Treaty of Vossem (1673)
The Treaty of Vossem was signed on 6 June 1673, between Frederick William, Elector Brandenburg and Louis XIV of France; England, then a French ally against the Dutch, was included as a party to the terms but not a signatory. It was ratified by both parties on 20 July.
|Context||Brandenburg-Prussia agrees to withdraw from the Franco-Dutch War|
|Signed||6 June 1673|
|Effective||20 July 1673|
|Parties|| France |
Previously a Dutch ally, Frederick William withdrew from the Franco-Dutch War, in return for subsidies and fortresses on the Upper Rhine captured by the French. He rejoined the war on the side of the Dutch in July 1674.

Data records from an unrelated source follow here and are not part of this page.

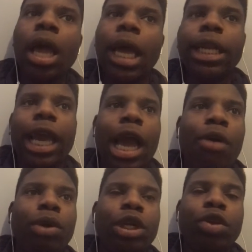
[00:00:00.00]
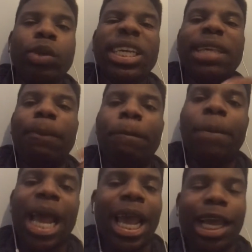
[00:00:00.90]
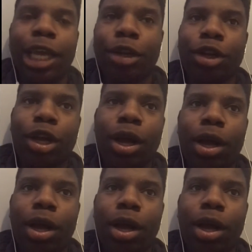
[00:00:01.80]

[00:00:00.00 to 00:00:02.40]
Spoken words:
and then I want to do this banging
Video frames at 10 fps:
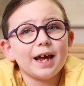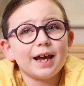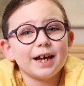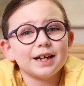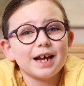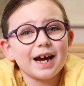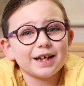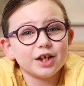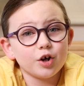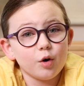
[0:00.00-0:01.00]
and I
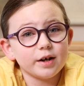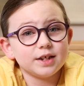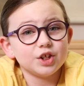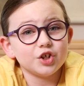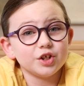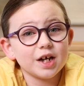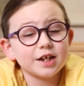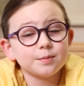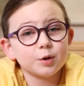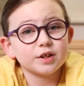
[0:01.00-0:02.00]
can go on teaching
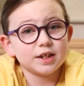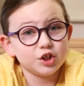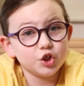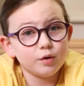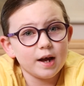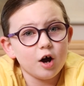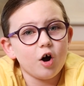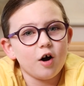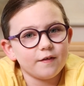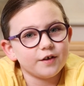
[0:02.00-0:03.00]
textbooks and do it
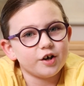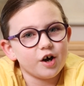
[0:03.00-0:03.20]
on the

After the 1668 Treaty of Aix-la-Chapelle, Louis XIV decided acquiring the Spanish Netherlands first required him to defeat the Dutch Republic, previously an ally. Supported by Münster and the Electorate of Cologne, he planned to attack across their vulnerable eastern border, using the Duchy of Cleves, a possession of Frederick William, uncle of William of Orange.
As French intentions became clear, the Dutch negotiated with Frederick William for the defence of Cleves. He agreed to provide 20,000 men but finalising terms was delayed by his demand for the Dutch-held towns of Rheinberg, Orsoy, Buderich and Wesel. By the time the agreement was signed on 6 May, it was too late for his troops to intervene. He also faced a threat from Sweden, with whom he disputed ownership of lands in Pomerania; the French paid them subsidies to remain neutral but promised military support against Brandenburg 'if needed.'.
The 1672-1678 Franco-Dutch War began when the French declared war on 6 April; they invaded on 4 May and quickly over-ran most of the Republic. Rheinberg, the last Dutch position on the Rhine, surrendered on 9 June and they abandoned Arnhem on 16 June; only the Ijssel water Line stopped the French advance.
The attack also threatened the Holy Roman Empire, already concerned by French expansion in the Rhineland, especially the seizure of the strategic Duchy of Lorraine in 1670. At the same time, Emperor Leopold was dealing with a French-backed revolt in Hungary and suspected Brandenburg-Prussia of seeking to drag him into war on behalf of their Dutch Calvinist co-religionists. However, by mid June, the Dutch seemed close to collapse and on 23 June, he signed an alliance with Frederick William, followed by another with the Republic on 25th.
The treaty tied Frederick William to Imperial strategy and Leopold viewed preventing French gains in the Rhineland as a higher priority than helping the Dutch. His commander, Raimondo Montecuccoli, was ordered to remain on the defensive and avoid direct conflict, while chaotic logistics made supplying the troops almost impossible. Angered by the lack of action, the Dutch stopped paying Fredrick William subsidies; unable to feed his army and lacking support, he agreed an armistice with France in April 1673.
Terms were negotiated with Louis, who was based at Vossem, Belgium, outside Leuven, signed on 6 June and ratified on 20 July. In return for agreeing 'not to help the king's enemies', the French handed over the forts taken from the Dutch, and agreed an immediate payment of 300,000 livres, with an additional 100,000 per year for the next five years. Handing over the Rhine fortresses was a net gain for France; doing so released their garrisons and the towns could be retaken anytime they wished, while much of the subsidies were never paid.
Frederick William was condemned by his former allies, particularly his nephew William, who never wholly trusted him again and excluded him from the Quadruple Alliance of August 1673. Formed to oppose French expansion, this consisted of the Republic, Spain, Emperor Leopold and the Duke of Lorraine. In May 1674, the Imperial Diet declared war against France, which theoretically bound all members of the Empire, including Brandenburg-Prussia. Mutual suspicions meant Frederick William did not enter the alliance until July 1674; despite taking most of Pomerania during the Scanian War, he was isolated and forced to return most of his conquests at Saint-Germain-en-Laye in 1679.